J’ai l’intention d’aller au bout de mon vœu malgré la vigilance de Vijay. La nuit dans mon sommeil je ne cesse de me retourner, ce qui le réveille. Il cherche à tâtons la clé sous l’oreiller jusqu’à ce qu’il la trouve. Il tient tous mes plans dans la paume de sa main, ne laisse rien échapper. Le temps presse pour moi.

La crainte d’être forcée à retourner en Afrique du Sud grandit chaque jour. Elle s’imagine droguée et emballée dans une camisole de force, fourguée dans l’avion comme un bagage et maintenue tout le parcours jusqu’à leur maison à Durban pour y être enterrée vivante pour toujours. À d’autres moments elle redevient lucide. Nous sommes à Londres, un pays libre, de telles choses se passent dans les dictatures, se dit-elle pour se rassurer.

Il se méfie du moindre geste. Au cours d’une excursion qu’ils ont faite à Stratford-Upon-Avon, elle s’arrange pour flâner un peu avec Elisha dans le jardin d’Anne Hathaway. Quand Vijay les trouve il s’en prend à Elisha.

Tu te rappelles ce que je t’ai dit à Durban et dans l’avion ?

Terrifiée, l’enfant s’accroche à sa mère.

À aucun moment il ne laisse Prémilla s’aventurer seule dans Londres ni rendre visite à Radha un peu plus haut dans High Road.
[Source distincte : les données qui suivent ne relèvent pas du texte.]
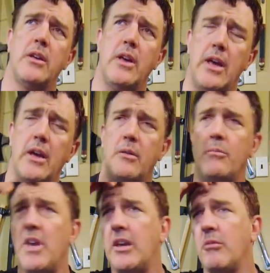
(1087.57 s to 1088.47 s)
and
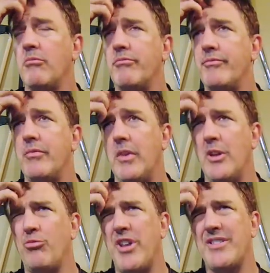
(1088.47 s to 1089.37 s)
make them, you
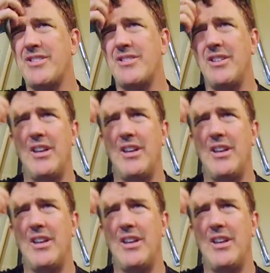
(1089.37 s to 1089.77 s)
know, plus,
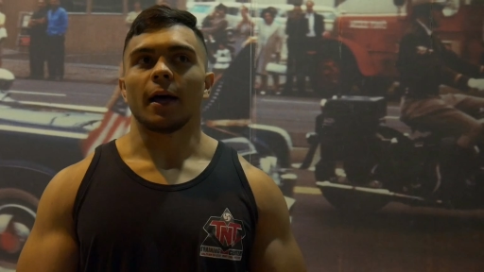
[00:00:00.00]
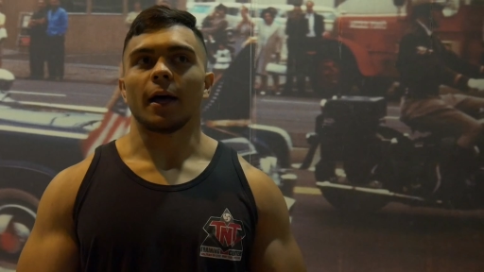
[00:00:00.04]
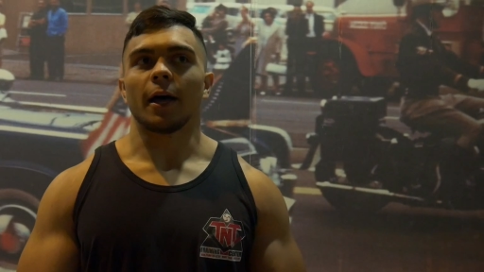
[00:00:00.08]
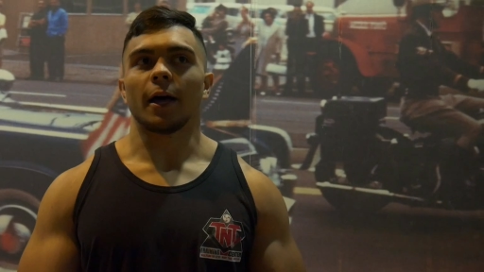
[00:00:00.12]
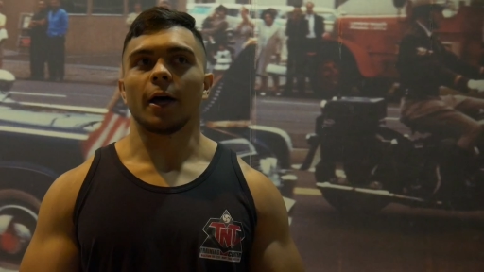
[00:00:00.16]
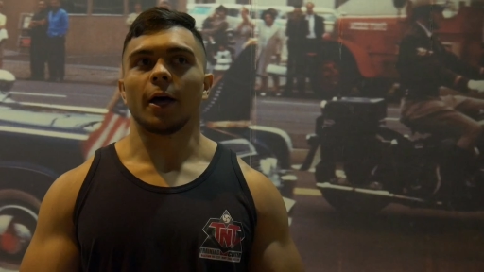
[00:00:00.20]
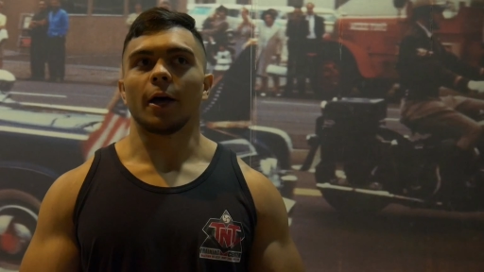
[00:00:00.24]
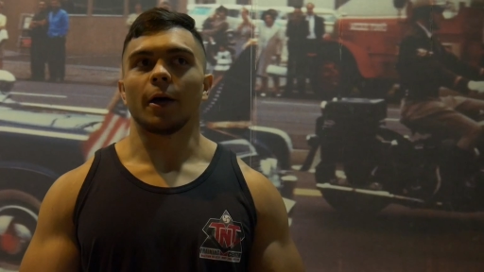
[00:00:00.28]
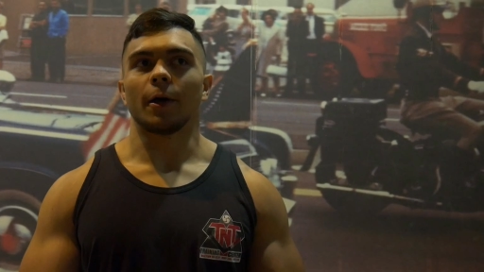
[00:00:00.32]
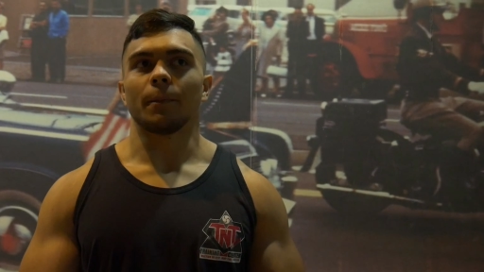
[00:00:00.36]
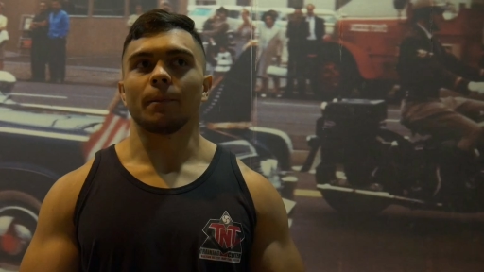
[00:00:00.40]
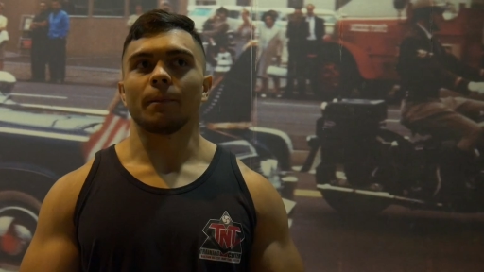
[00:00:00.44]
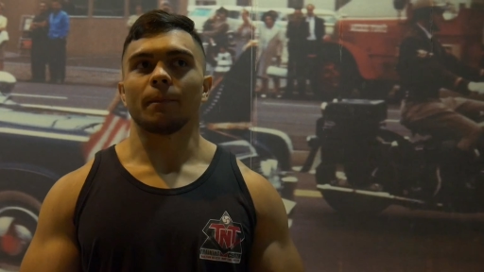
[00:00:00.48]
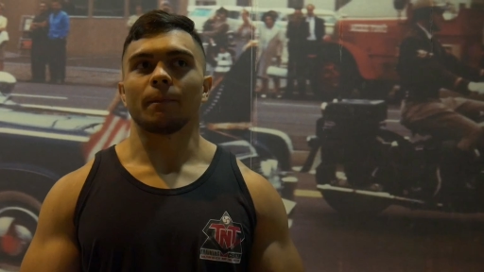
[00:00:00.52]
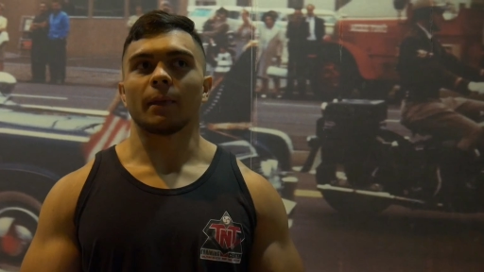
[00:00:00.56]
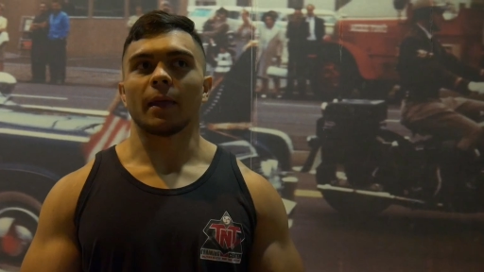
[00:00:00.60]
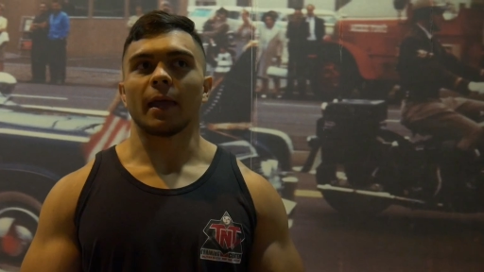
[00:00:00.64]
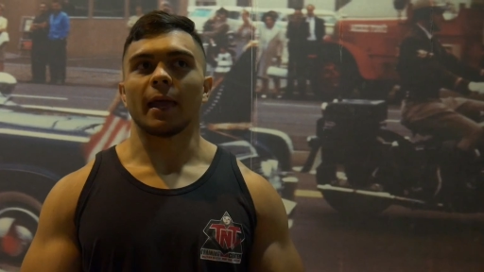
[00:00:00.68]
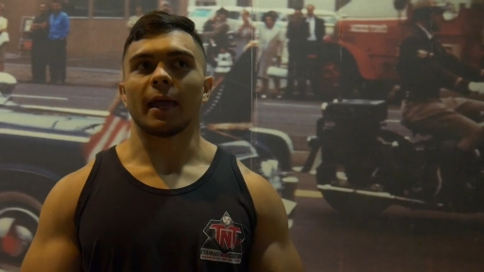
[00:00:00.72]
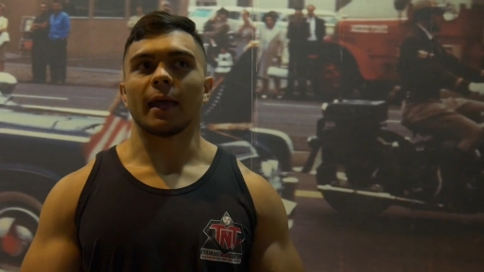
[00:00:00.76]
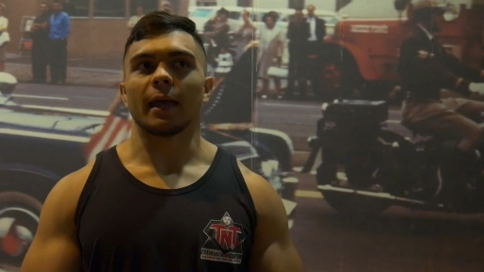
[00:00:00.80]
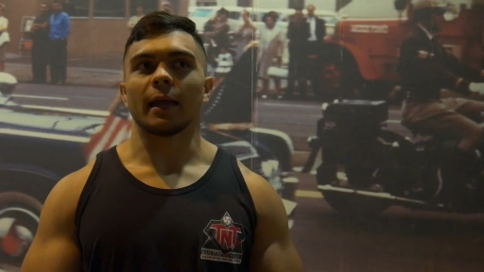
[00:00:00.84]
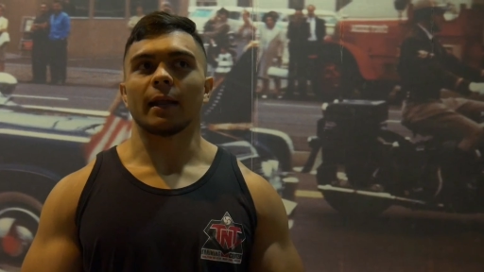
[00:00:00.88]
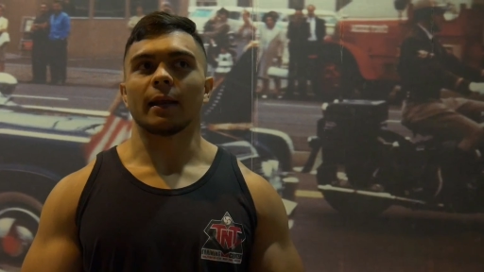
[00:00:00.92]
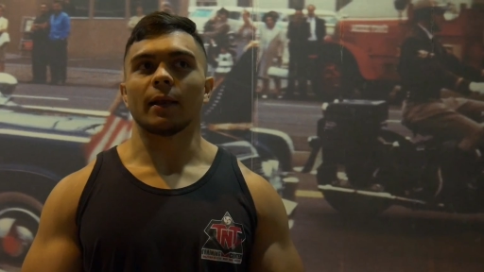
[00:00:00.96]

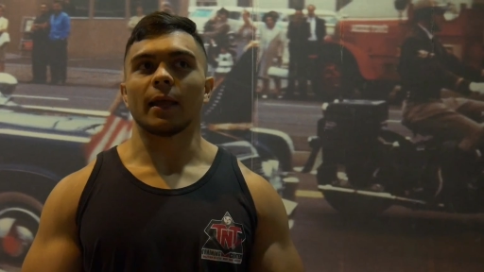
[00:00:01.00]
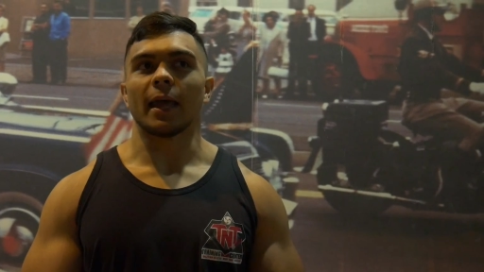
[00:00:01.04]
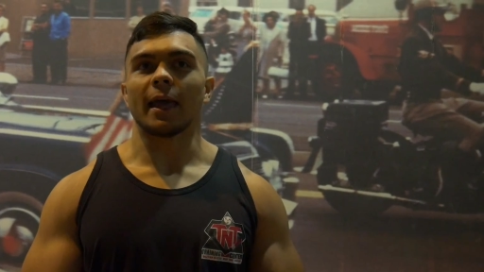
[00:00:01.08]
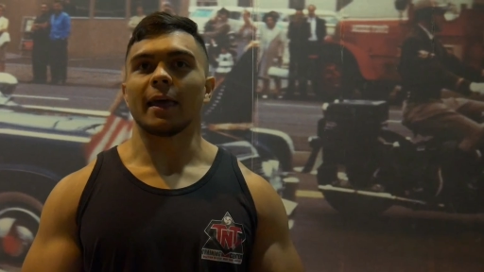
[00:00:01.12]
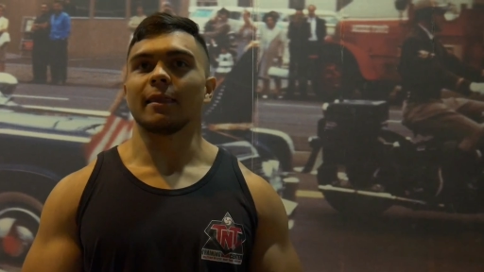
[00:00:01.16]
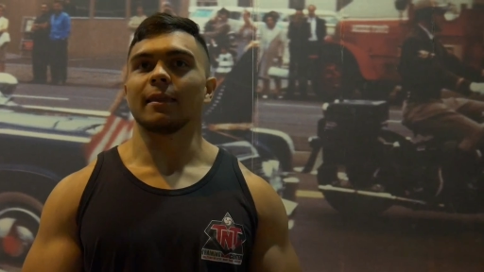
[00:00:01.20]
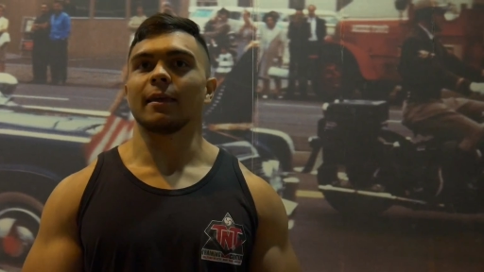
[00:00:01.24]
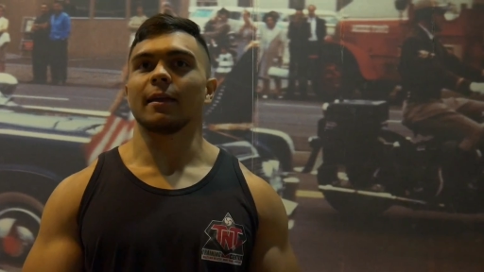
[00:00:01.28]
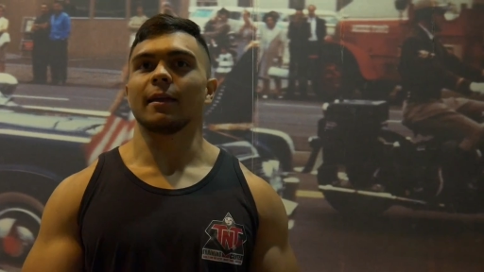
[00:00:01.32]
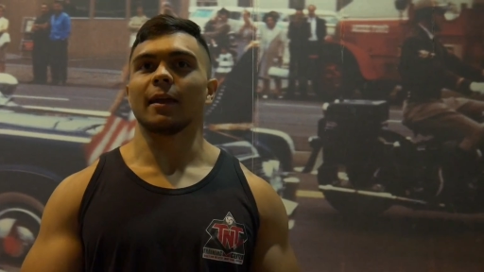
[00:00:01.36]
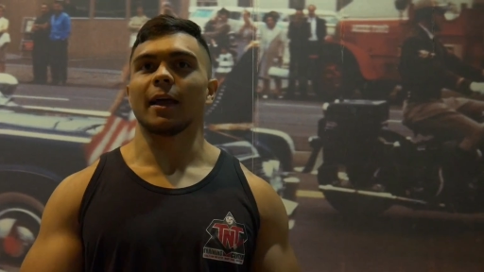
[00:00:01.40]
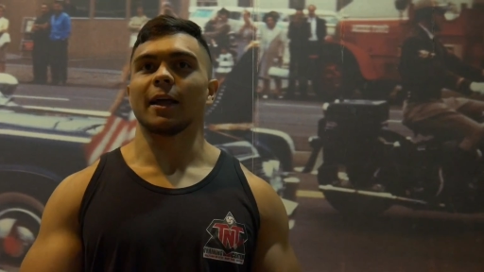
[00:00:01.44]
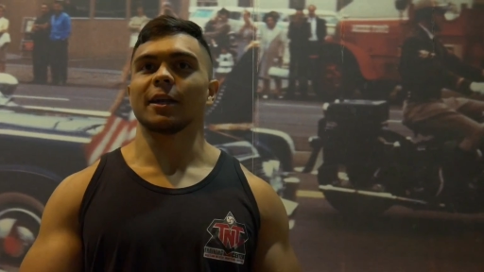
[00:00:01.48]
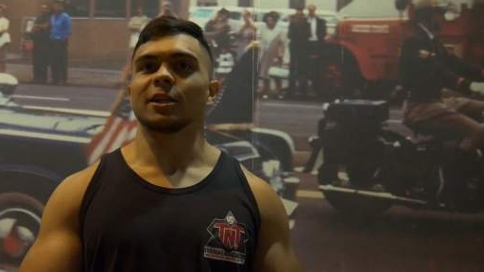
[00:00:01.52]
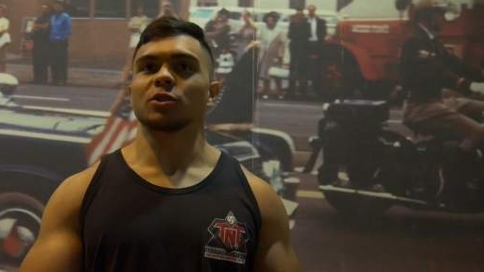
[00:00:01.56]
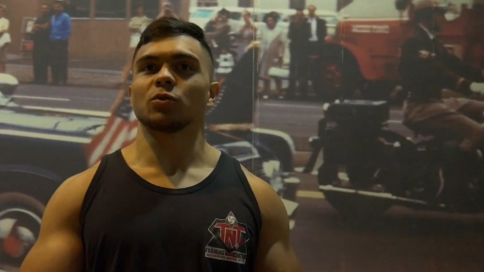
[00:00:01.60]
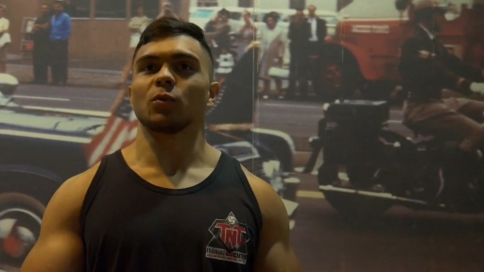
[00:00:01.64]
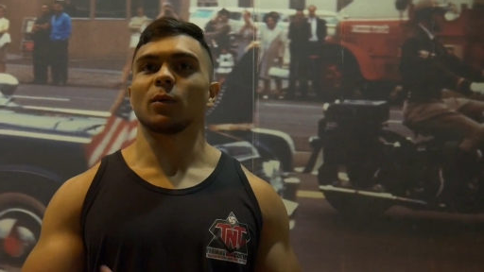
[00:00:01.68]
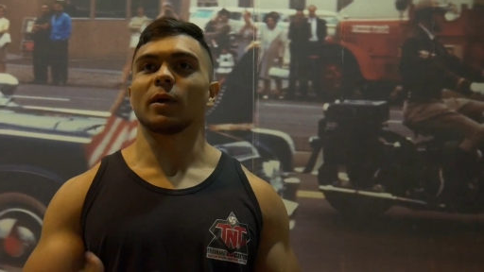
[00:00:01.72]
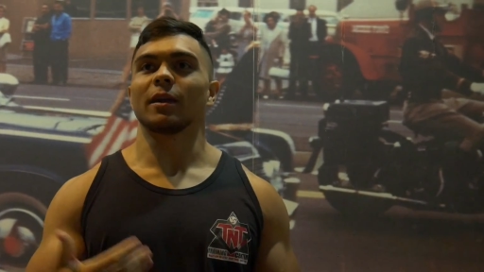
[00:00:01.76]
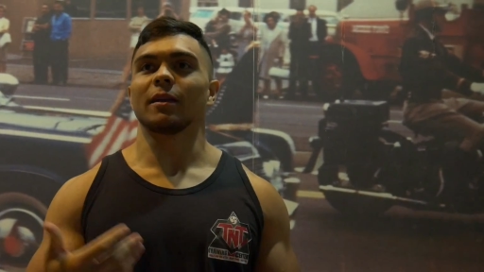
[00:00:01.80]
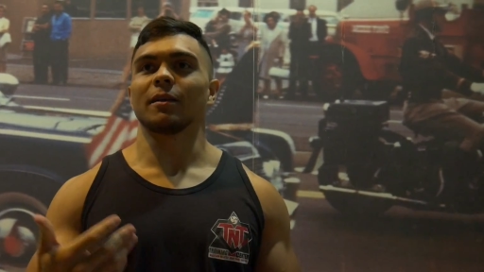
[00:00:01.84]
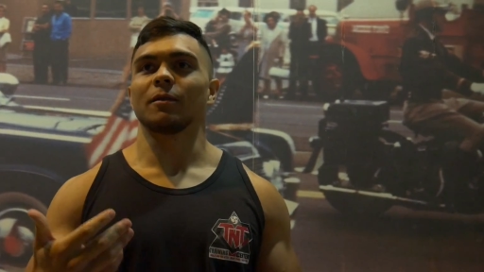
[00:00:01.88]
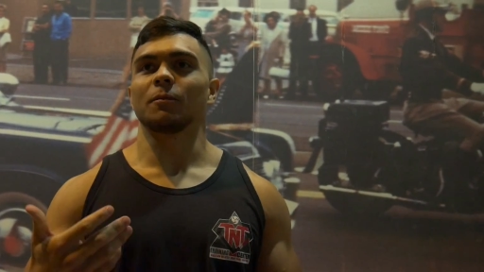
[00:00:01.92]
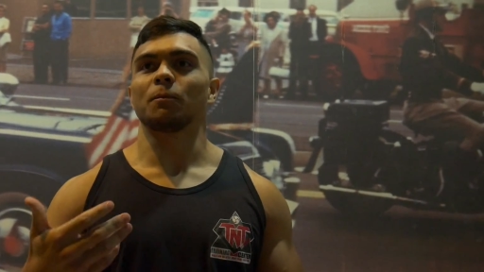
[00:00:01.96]
And then I
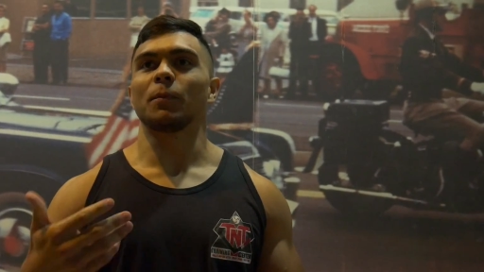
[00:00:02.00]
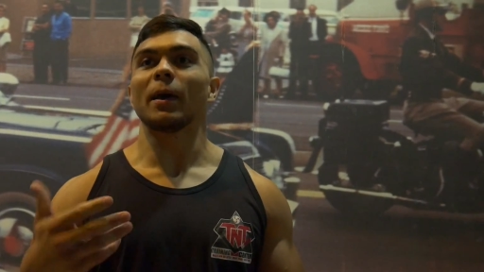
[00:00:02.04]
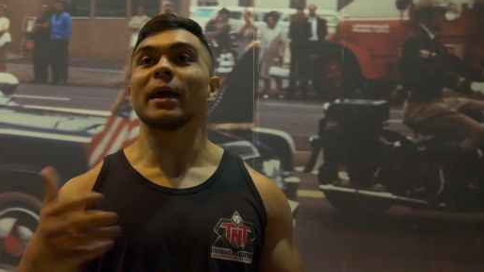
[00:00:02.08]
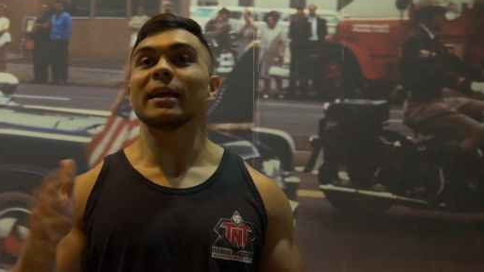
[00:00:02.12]
just wanted,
Les façons qu’elle a d’être impassible, distraite, d’écouter à demi lorsqu’il suggère quelque chose l’exaspèrent, lui mettent les nerfs à vif.
Alors, tu fais la grève. Non pas du travail mais de la langue. Tu parleras plus quand nous serons rentrés. Tu appelleras ton père en pleurant mais il ne sera pas là pour te sauver.

Vijay lui aussi est sous pression depuis son arrivée d’Afrique du Sud. Il est venu avec l’espoir impérieux de la faire rentrer à la maison et il sait  en expert s’accommoder de son entêtement. Mais il ignore tout de la bombe à retardement qu’elle a dans la tête et qui attend son heure.